Davacı tarafından prim tarifesinin 7.maddesine göre, yeni prim oranının, ancak üç takvim yılı
geçtikten sonra tesbit edilebileceği, iş yerinde ise yeni prim oranı tesbiti için üç takvim yılı geçmesi
şartına uyulmadığı ve 1.1.1980 den iki yıl sonra yeni prim oranı tesbit edilmesi yoluna gidildiği bunun
ise mevzuata aykırı olduğu iddia edilmekte ise de; söz konusu Prim Tarifesinde ve yasanın yukarıda
hükümleri yazılı maddelerinde davacının belirttiği gibi bir iş yerinin tehlike derecesinin ve prim
oranının tesbiti için üç yıl geçmesi yolunda bir hüküm yer almadığı, yalnızca prim oranının
uygulanacağı döneme ilişkin tesbit yapılırken dereceleme yılına göre üç yıl geriye gidilerek bu üç yıl
içindeki durumun incelenmesi gerektiği belirtilmiş bulunduğu ve kurumca da bu şarta uyulmuş olduğu
cihetle, bu yoldaki iddiayı dikkate almaya olanak bulunmamaktadır.
İlgili mevzuat hükümlerine uygun olarak Sosyal Sigortalar Kurumunca iş yeri ile ilgili olarak yapılan
inceleme sonucu bulunan ve işgünü kayıpları toplamının prim ödenmiş olan işgününe olan oranın,
prim tarifesine göre, işyerinin içinde bulunduğu tehlike sınıfına ait normal derecenin üst sınırının da
üstünde olduğundan ve tarifenin 6.maddesi uyarınca üst derece prim oranı, normal prim oranından %
0,2 daha yüksek olacağından, söz konusu işyerinde tehlike sınıfının üst derece olarak saptanmasında
ve işkazaları ve meslek hastalıkları sigortası prim oranında normal oran olan % 4 yerine % 4,2 olarak
tesbitinde mevzuata aykırılık bulunmamaktadır.
Açıklanan nedenlerle, hukuki dayanağı bulunmayan davanın reddine karar verildi.
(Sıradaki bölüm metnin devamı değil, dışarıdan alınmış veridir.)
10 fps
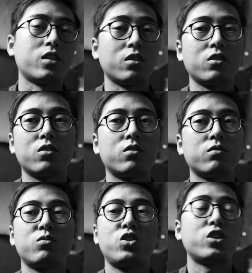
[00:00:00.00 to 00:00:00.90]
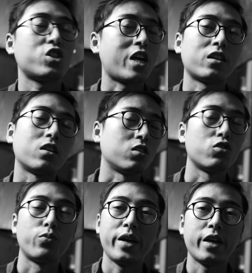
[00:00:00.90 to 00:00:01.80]
and chit chat a
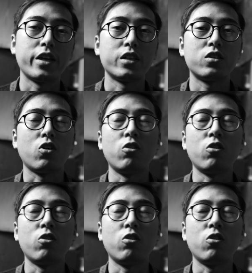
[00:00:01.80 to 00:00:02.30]
little bit.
--------------------------------------------------
Danıştay 10. Daire 1983/1412 E.N , 1985/1101 K.N. - 27/05/1985
KARAR METNİ
1- İŞYERİNİN TEHLİKE SINIF VE DERECESİNİ SAPTAYAN İŞLEME KARŞI 506 SAYILI YASANIN
75.MADDESİNDE BELİRTİLEN BİR AYLIK SÜRE GEÇTİKTEN SONRA YAPILAN İTİRAZIN İLGİLİ
BAKANLIKÇA İNCELENMEKSİZİN REDDİNDE İSABETSİZLİK BULUNMADIĞI ;
2- SÜRESİ İÇİNDE İTİRAZ EDİLMEYEREK KESİNLEŞEN VE KESİNLEŞME TARİHİNE GÖRE
SÜRESİ İÇİNDE DAVA KONUSU EDİLMEYEN İŞYERİ SINIF VE DERECESİNİN
SAPTANMADIĞINA İLİŞKİN İŞLEME YÖNELİK DAVANIN ESASININ İNCELENEMEYECEĞİ HK.
Dava, tatil köyü işyerinin 1.1.1981 tarihinden itibaren 1.tehlike sınıfının üst derecesine alınmasına
ilişkin Sosyal Sigortalar Kurumu şubesi işlemi ile bu işleme yapılan itirazı süre yönünden reddeden
Çalışma ve Sosyal Güvenlik Bakanlığı işleminin iptali istemiyle açılmıştır.
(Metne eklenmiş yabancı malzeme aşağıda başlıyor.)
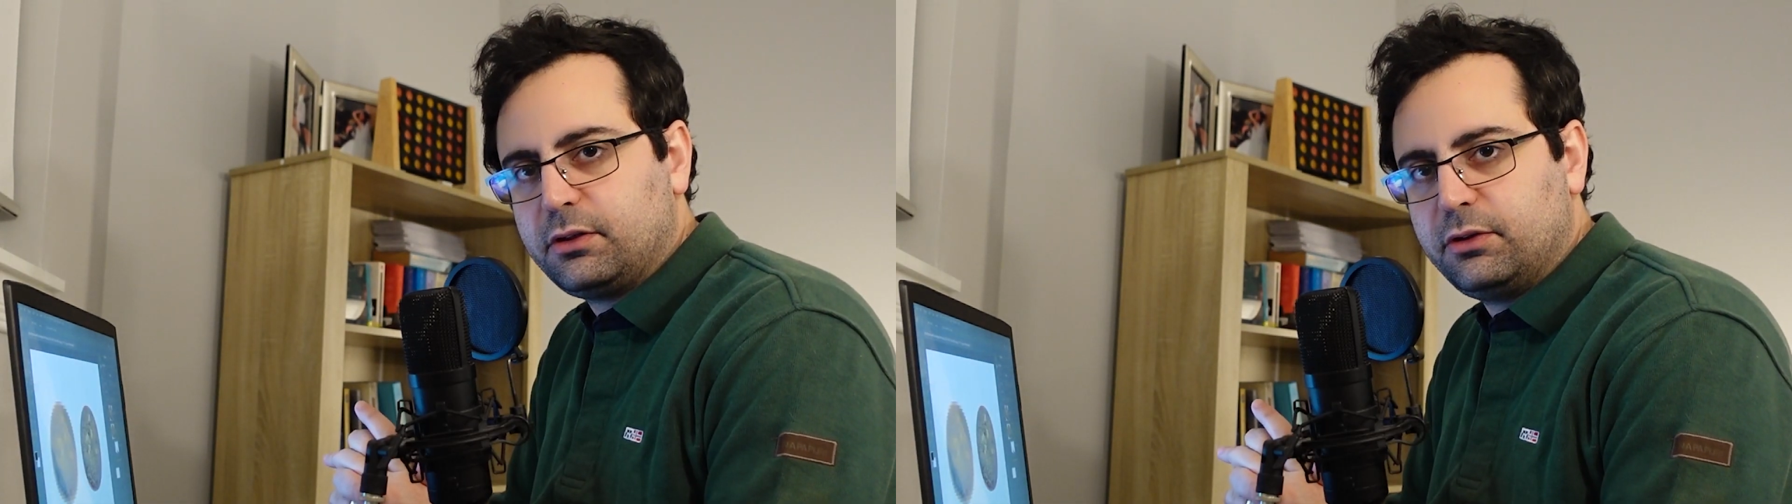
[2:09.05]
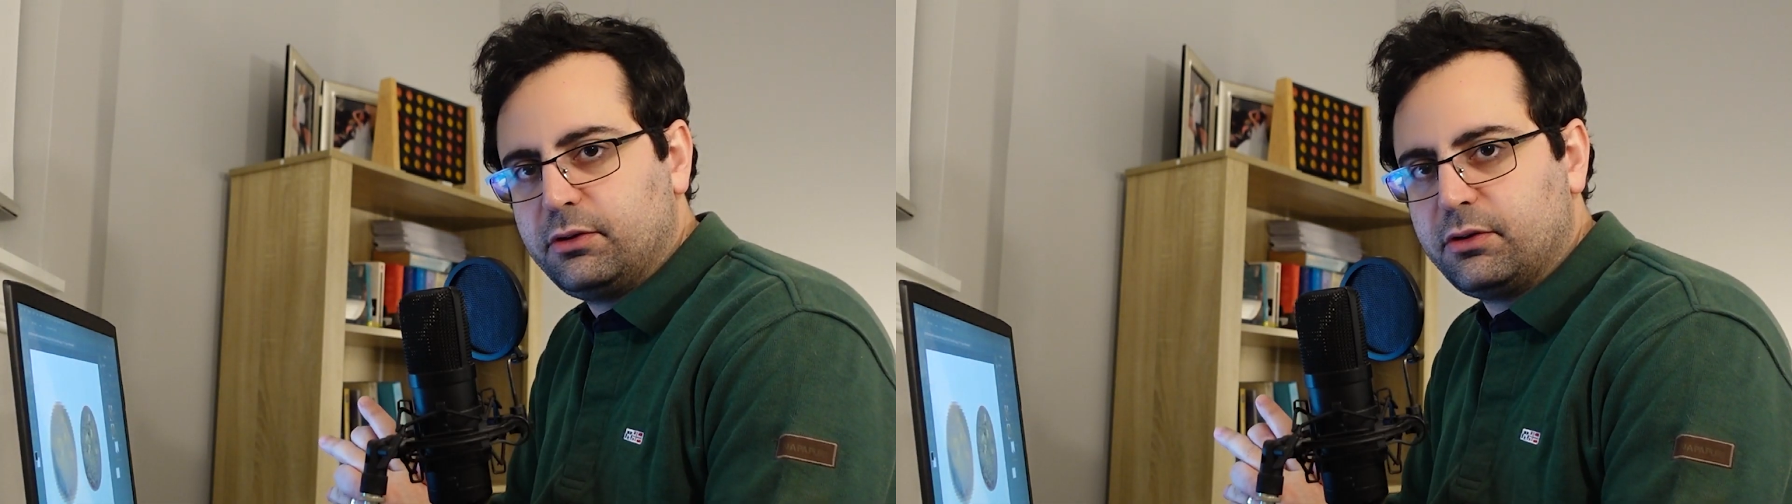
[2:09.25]

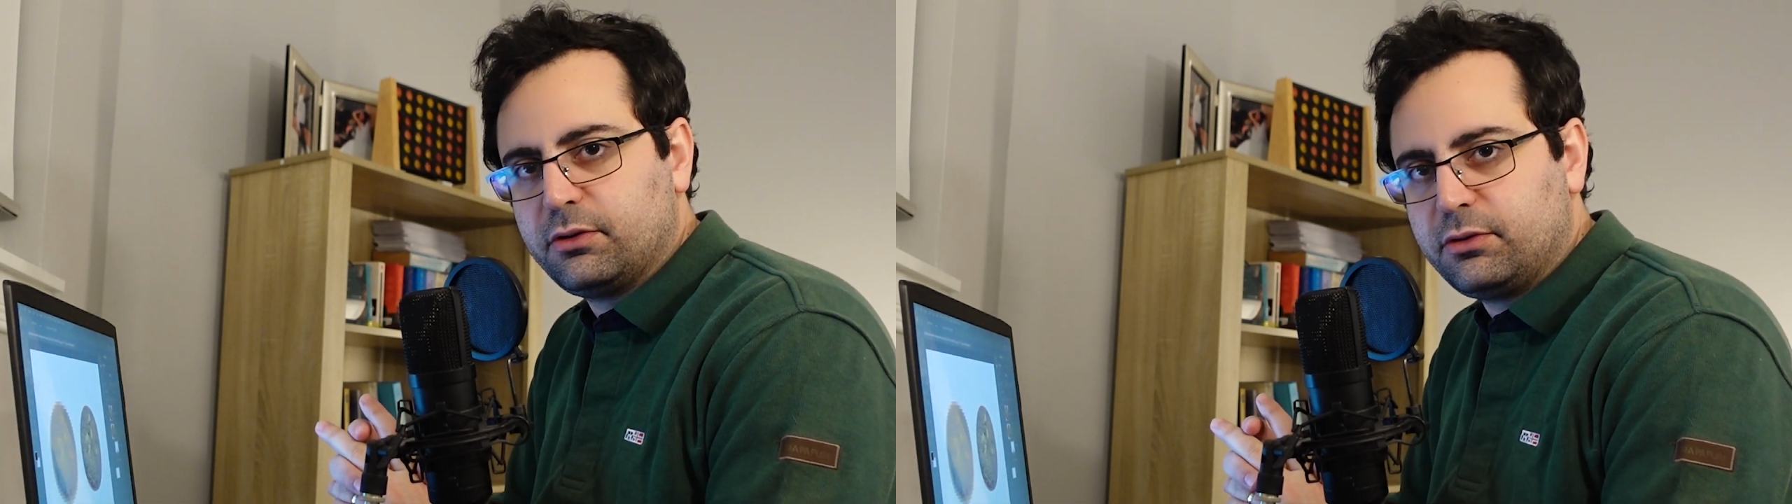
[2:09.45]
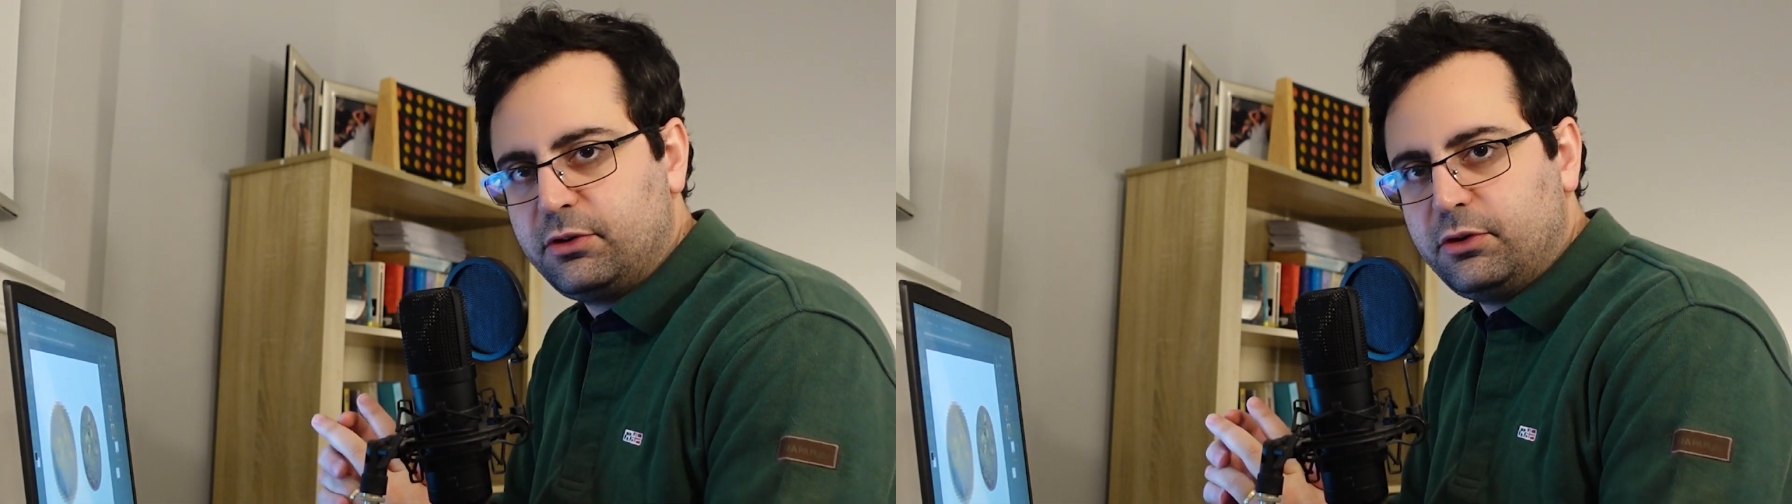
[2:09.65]
You,
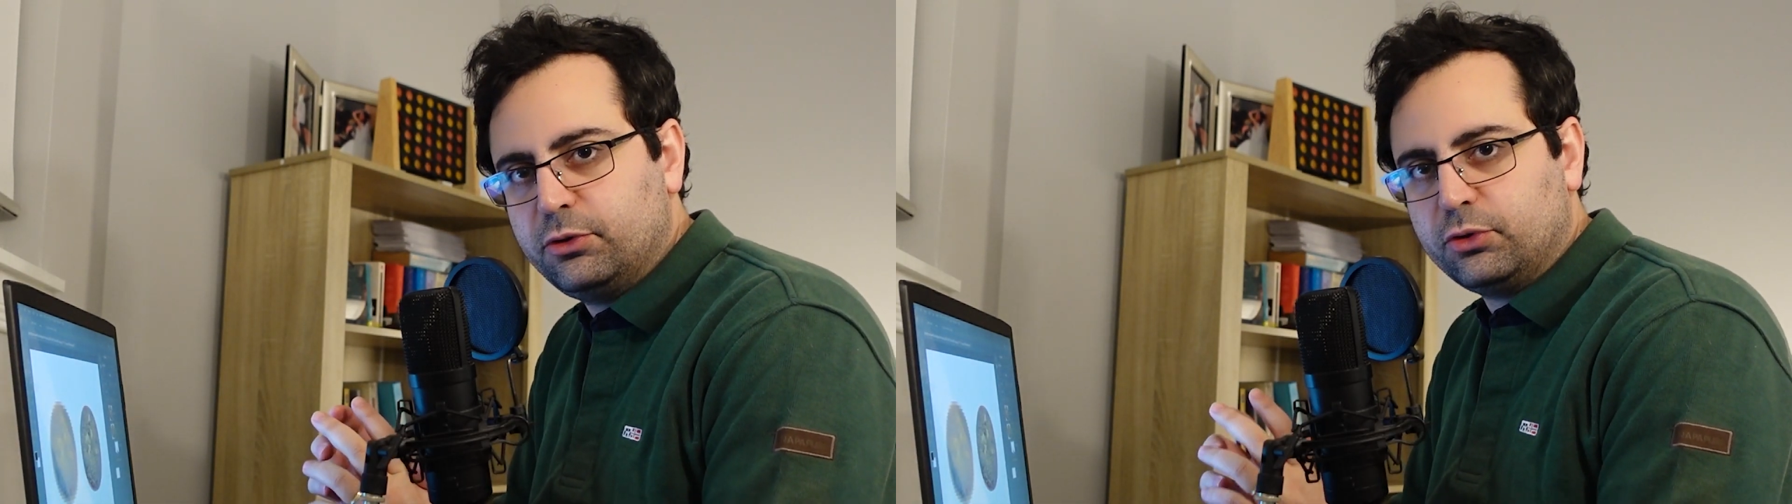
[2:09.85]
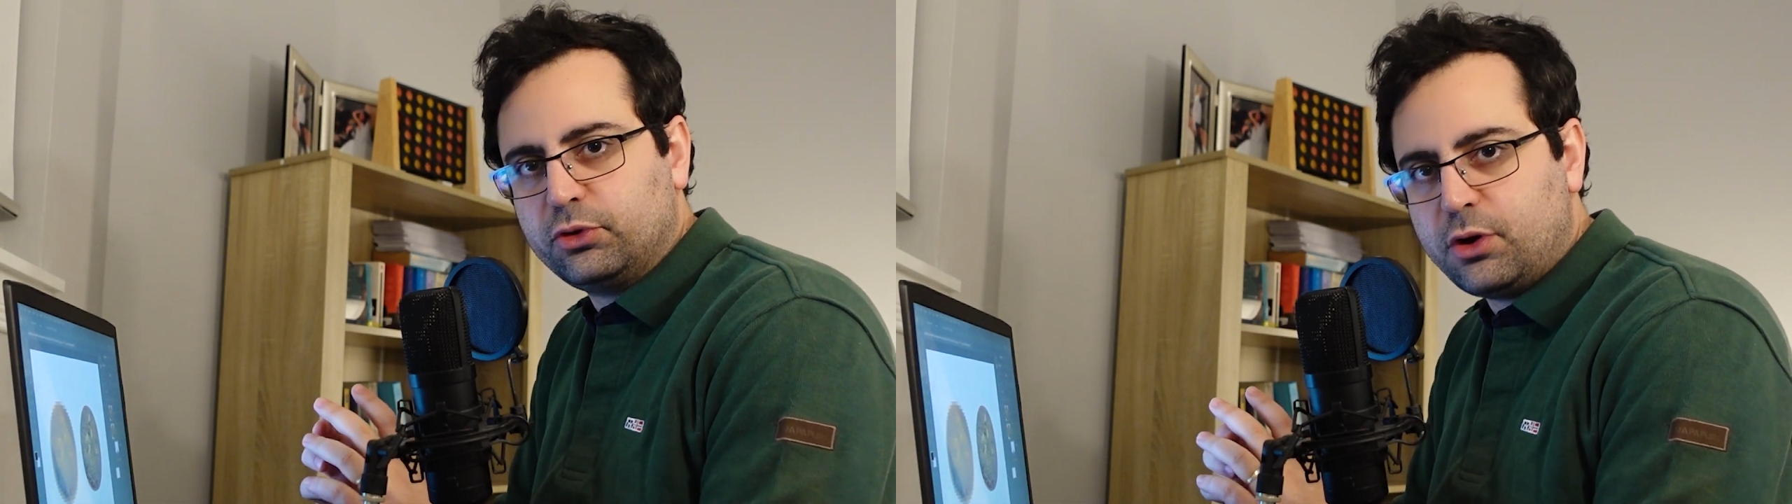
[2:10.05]

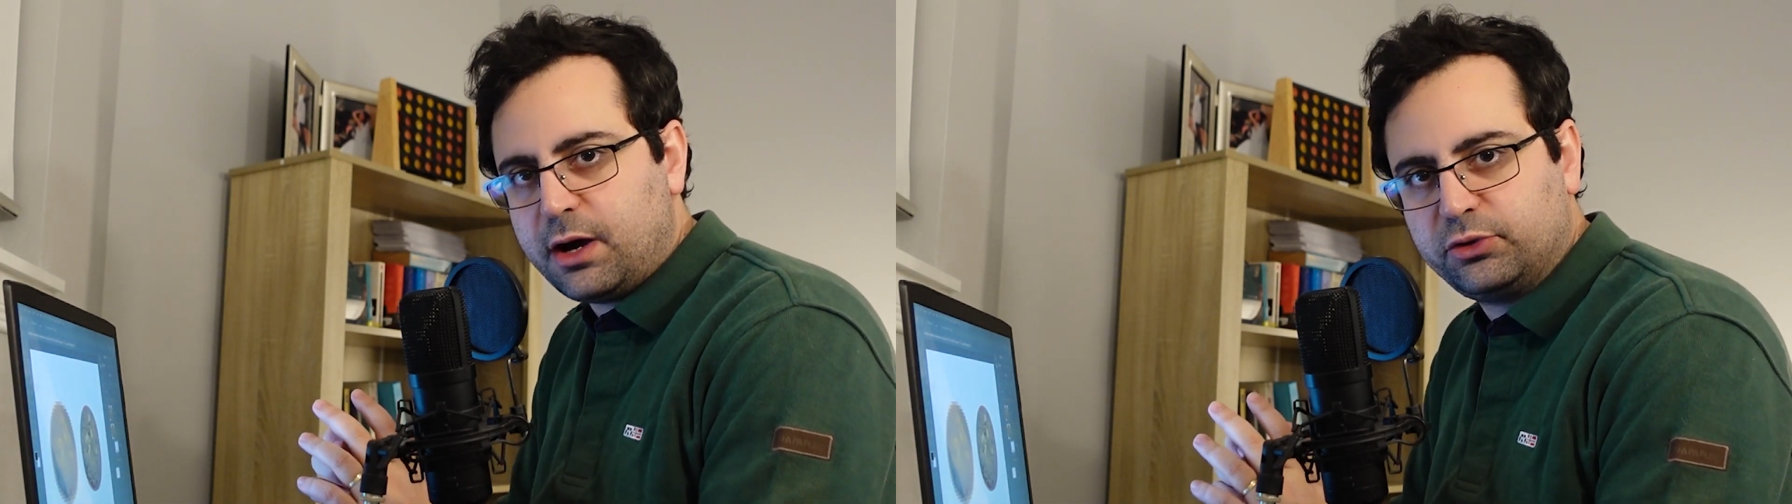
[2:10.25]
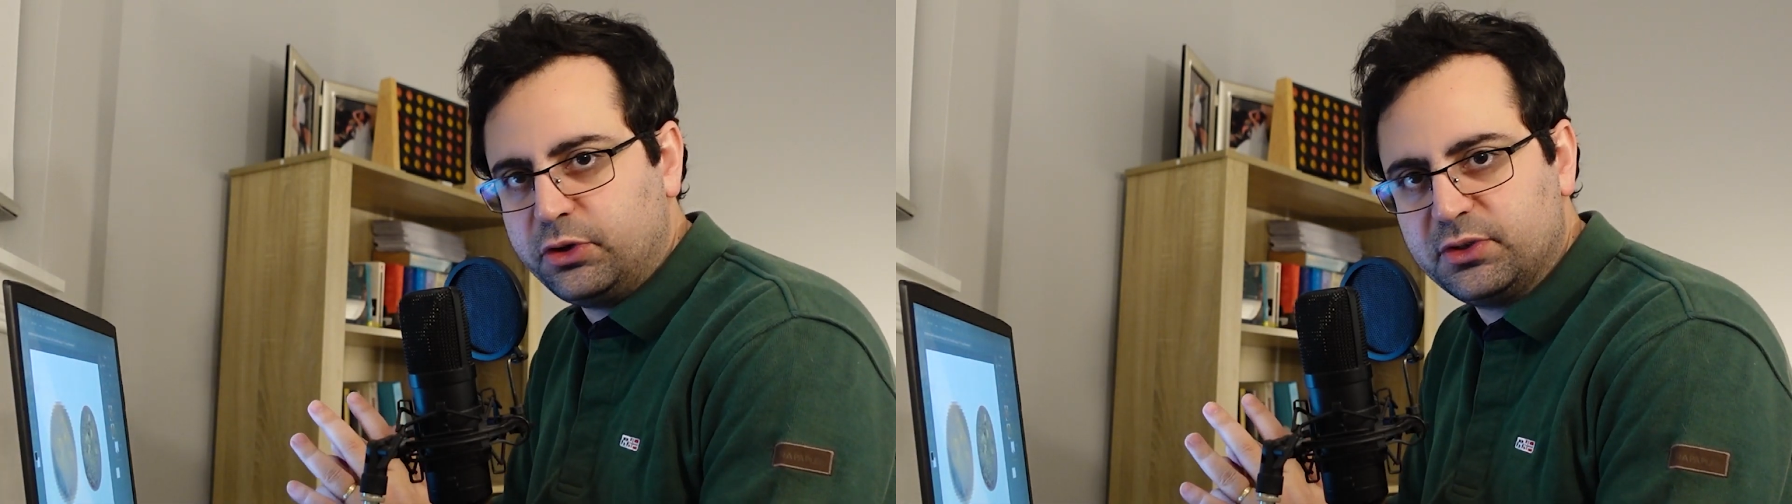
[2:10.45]
you don't know
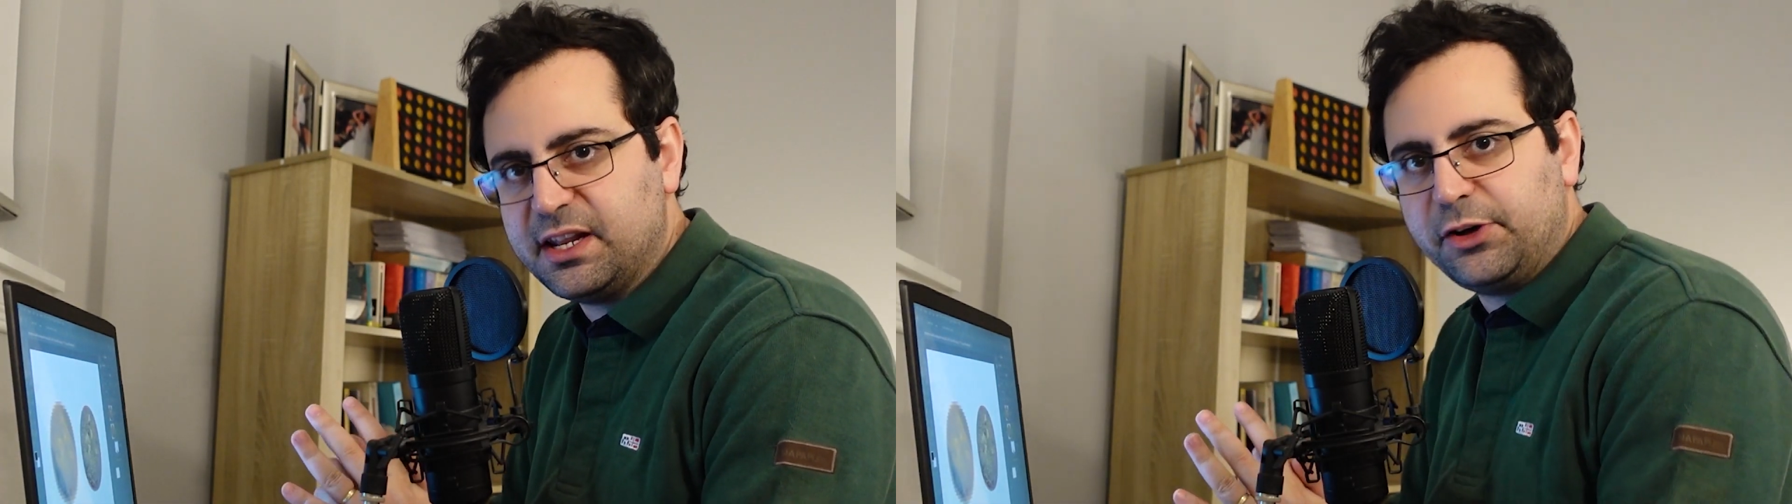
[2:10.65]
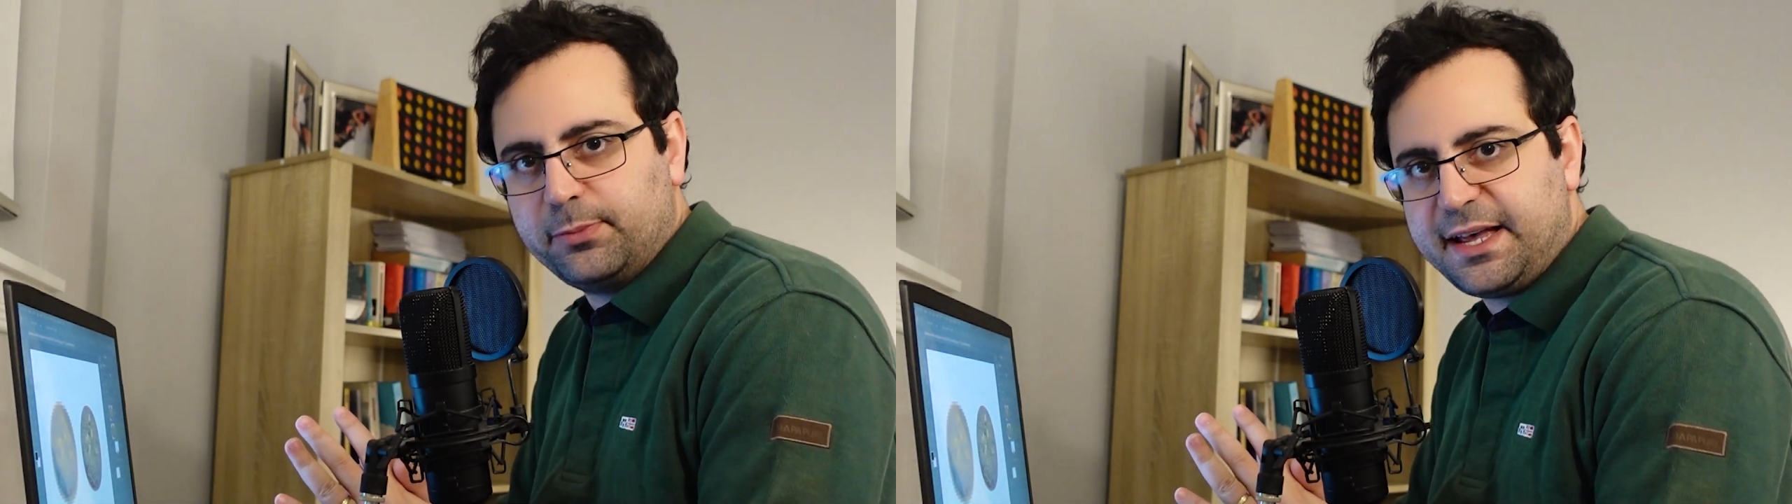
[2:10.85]
how to use layer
506 Sayılı Sosyal Sigortalar Kanununun 74.maddesinde, iş kazalariyle meslek hastalıkları sigortası
piriminin, yapılan işin iş kazası ve meslek hastalığı bakımından gösterdiği tehlikenin ağırlığına göre
tesbit edileceği, iş kollarının, tehlikenin ağırlığına göre sınıflara, bu sınıfların da özel iş şartlarına ve
tehlikeyi önlemek için alınmış olan tedbirlere göre derecelere ayrılacağı, prim tarifelerinin gerekli
görülürse değiştirilebileceği belirtilmiştir.
Adıgeçen yasanın 75.maddesinde de; yapılan işin 74.maddede belirtilen tarifeye göre hangi tehlike
sınıf ve derecesine girdiğinin ve ödenecek iş kazalarıyle meslek hastalıkları sigortası primi oranının
kurumca belli edilerek işverene yazı ile bildirileceği, iş kazalarını ve meslek hastalıklarını önliyecek
tedbirler hakkındaki mevzuat hükümlerine uygun bulunmadığı tesbit edilen işlerin kurumca daha
yüksek primli derecelere konulabileceği, Kurumca yapılacak değişikliklere ilişkin kara rın takvim
yılından en az bir ay önce işverene ve işveren tarafından yapılacak değişiklik isteğinin de takvim
yılından en az 2 ay önce kuruma bildirileceği, karara bağlanacak değişikliklerin karardan sonraki
takvim yılı başında yürürlüğe gireceği, işverenin; tehlike sınıf ve derecesiyle prim oranı hakkında
Kurumca yapılacak yazılı bildiriyi aldıktan sonra bir ay içinde Çalışma Bakanlığına itirazda
bulunabileceği, Bakanlığın bu itirazı inceleyerek 3 ay içinde vereceği kararı ilgiliye bildireceği, itirazın
primlerin ödenmesini geciktiremiyeceği hükme bağlanmış bulunmaktadır.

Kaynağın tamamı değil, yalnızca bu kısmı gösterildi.